Professor Joel Mokyr from Northwestern University visited Harvard to speak about the Industrial Revolution and its economic and societal impact on the world today.
Professor Joel Mokyr from Northwestern University visited Harvard to speak about the Industrial Revolution and its economic and societal impact on the world today. By Quinn G. Perini
By Charles Xu, Contributing Writer

Economic historian Joel Mokyr argued that the expertise of British craftsmen fueled that country’s rise to dominance during the Industrial Revolution in a lecture sponsored by the Economics Department Wednesday.

Mokyr, a professor at Northwestern University, attributed Britain’s sudden economic growth to its superior “artisanal elite” — a group of engineers and mechanics whose technical skills gave Britain a competitive advantage over the rest of Europe.

“Britain taught Europe, and Europe taught the world, how the miracles of technological progress, free enterprise, and efficient management can break the shackles of poverty and want,” he said.

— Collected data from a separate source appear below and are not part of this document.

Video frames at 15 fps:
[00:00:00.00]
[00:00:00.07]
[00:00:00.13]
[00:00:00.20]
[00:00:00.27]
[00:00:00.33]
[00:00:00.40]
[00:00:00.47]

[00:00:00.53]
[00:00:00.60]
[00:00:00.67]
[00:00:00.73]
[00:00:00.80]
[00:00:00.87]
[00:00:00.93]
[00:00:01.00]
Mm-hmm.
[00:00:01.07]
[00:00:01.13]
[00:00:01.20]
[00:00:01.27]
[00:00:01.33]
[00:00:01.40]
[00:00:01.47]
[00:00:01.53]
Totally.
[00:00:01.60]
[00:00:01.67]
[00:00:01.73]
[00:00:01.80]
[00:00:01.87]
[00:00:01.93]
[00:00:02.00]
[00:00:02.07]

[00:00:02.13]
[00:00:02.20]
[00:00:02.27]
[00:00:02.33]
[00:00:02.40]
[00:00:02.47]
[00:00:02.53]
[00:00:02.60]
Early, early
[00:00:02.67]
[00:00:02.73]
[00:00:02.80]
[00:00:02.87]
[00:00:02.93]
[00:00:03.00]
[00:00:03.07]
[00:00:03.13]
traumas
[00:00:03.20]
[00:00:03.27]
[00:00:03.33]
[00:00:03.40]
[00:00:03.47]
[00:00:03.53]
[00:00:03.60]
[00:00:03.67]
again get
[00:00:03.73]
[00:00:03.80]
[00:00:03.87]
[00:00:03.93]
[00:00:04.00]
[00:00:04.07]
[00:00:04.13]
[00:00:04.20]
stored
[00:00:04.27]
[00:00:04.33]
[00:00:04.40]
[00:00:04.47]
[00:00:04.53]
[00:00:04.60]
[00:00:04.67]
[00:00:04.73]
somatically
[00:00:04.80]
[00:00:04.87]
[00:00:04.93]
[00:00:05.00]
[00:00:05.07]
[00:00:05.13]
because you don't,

Mokyr’s talk — called “The Holy Land of Industrialism: Rethinking the Industrial Revolution” — challenged widely accepted views about the time period. Many historians attribute British dominance in the Industrial Revolution to the country’s scientists, who they argue looked for labor-saving, coal-burning technologies.

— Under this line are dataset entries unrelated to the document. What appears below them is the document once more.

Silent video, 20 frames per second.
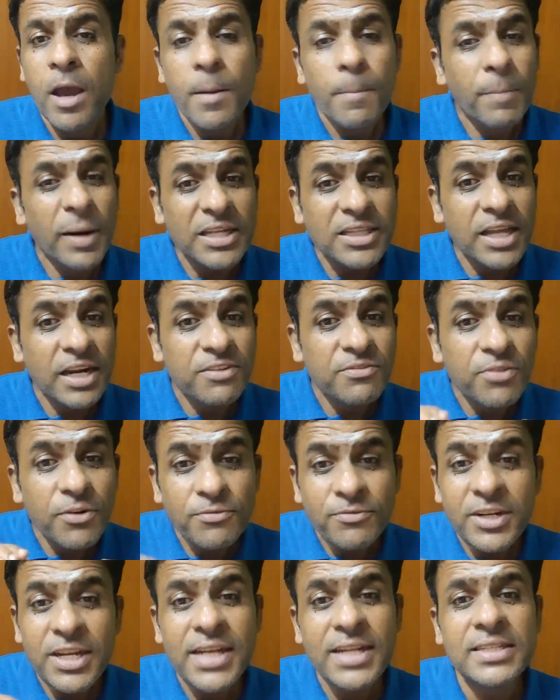But that
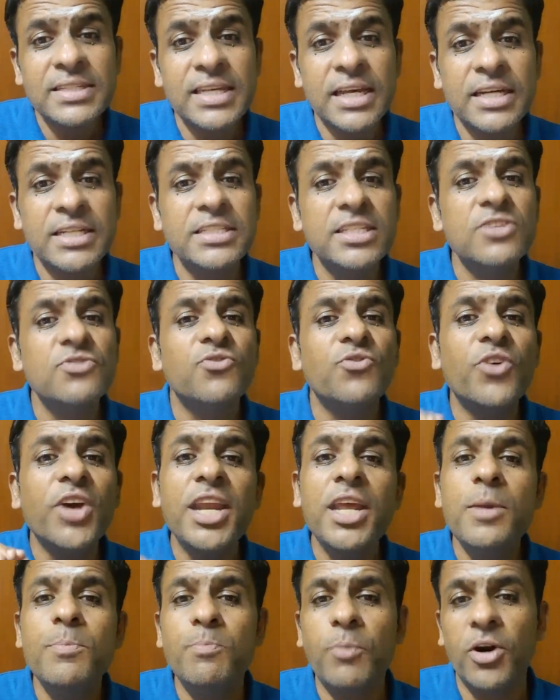15 seconds is
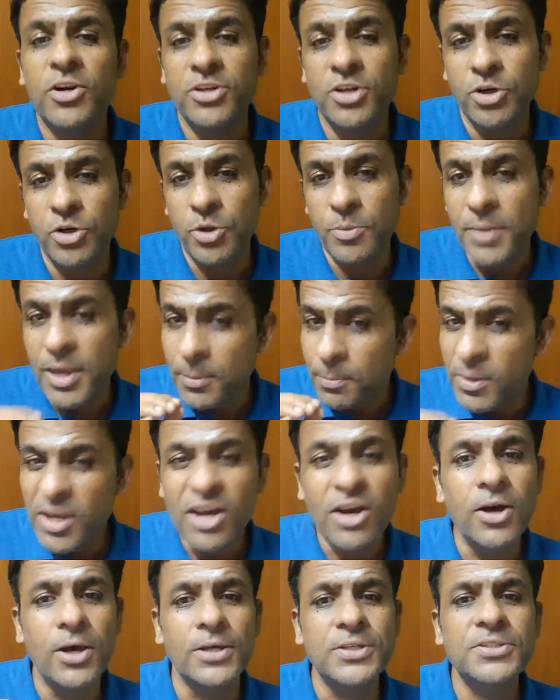very important to me,
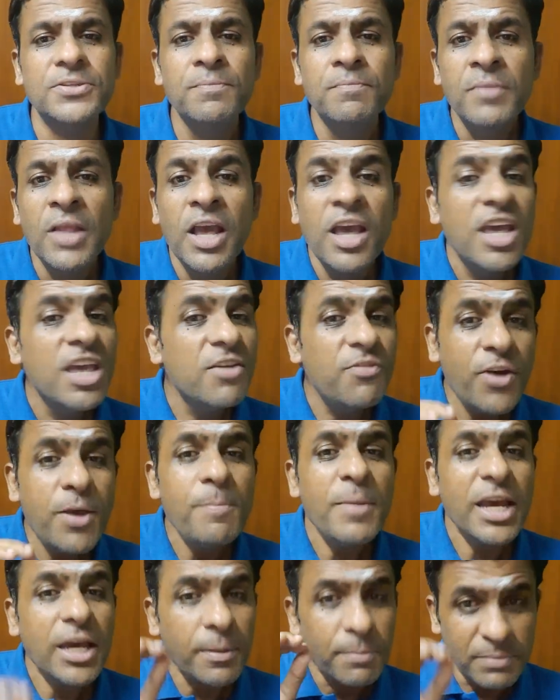because if I
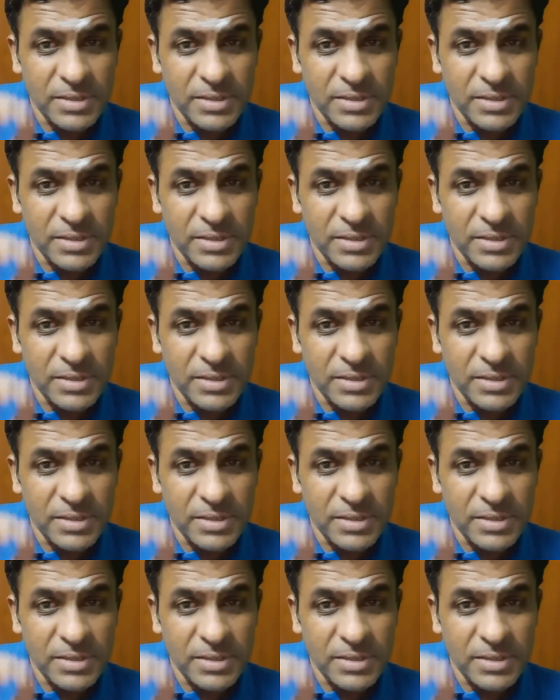make a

Mokyr, by contrast, argued that the driving force behind British growth was the workers who implemented those innovations. He contended that British artisans outstripped their peers on the continent because of the British apprenticeship system. Whereas European craftsmen handed down “codified knowledge” mostly from instructional manuals, the British system passed on “tacit knowledge” from observation, imitation, and in-person teaching.

Mokyr argued that even European contemporaries echoed this idea. He cited as an example British engineer John Farey, who, according to Mokyr, argued that the British did not produce better inventions than other countries but had more effective ways of implementing existing technology.

He said that British advantage launched the nation toward economic fertility because, in addition to the ideas of inventors, countries needed the “mechanical expertise” of “tweakers and implementers” to put new technology into practice.

Audience members said they appreciated Mokyr’s new take on the material.

Mike Andrews, Mokyr’s former graduate student and a postdoctoral fellow at the National Bureau of Economic Research, said he found Mokyr’s talk engaging.

“Anytime you hear Joel talk, there’s just an avalanche of anecdotes that is just fascinating to hear,” he said.

For David Autor, an economics professor at MIT, the highlight of the talk was Mokyr’s willingness to challenge accepted arguments about the Industrial Revolution.

“Like many things in this area, we can’t really have certainty about them,” he said. “We can’t go back and do a randomized trial to evaluate them. So it’s always a matter of weighing hypotheses and contributing a hypothesis that is fresh and has new implications.”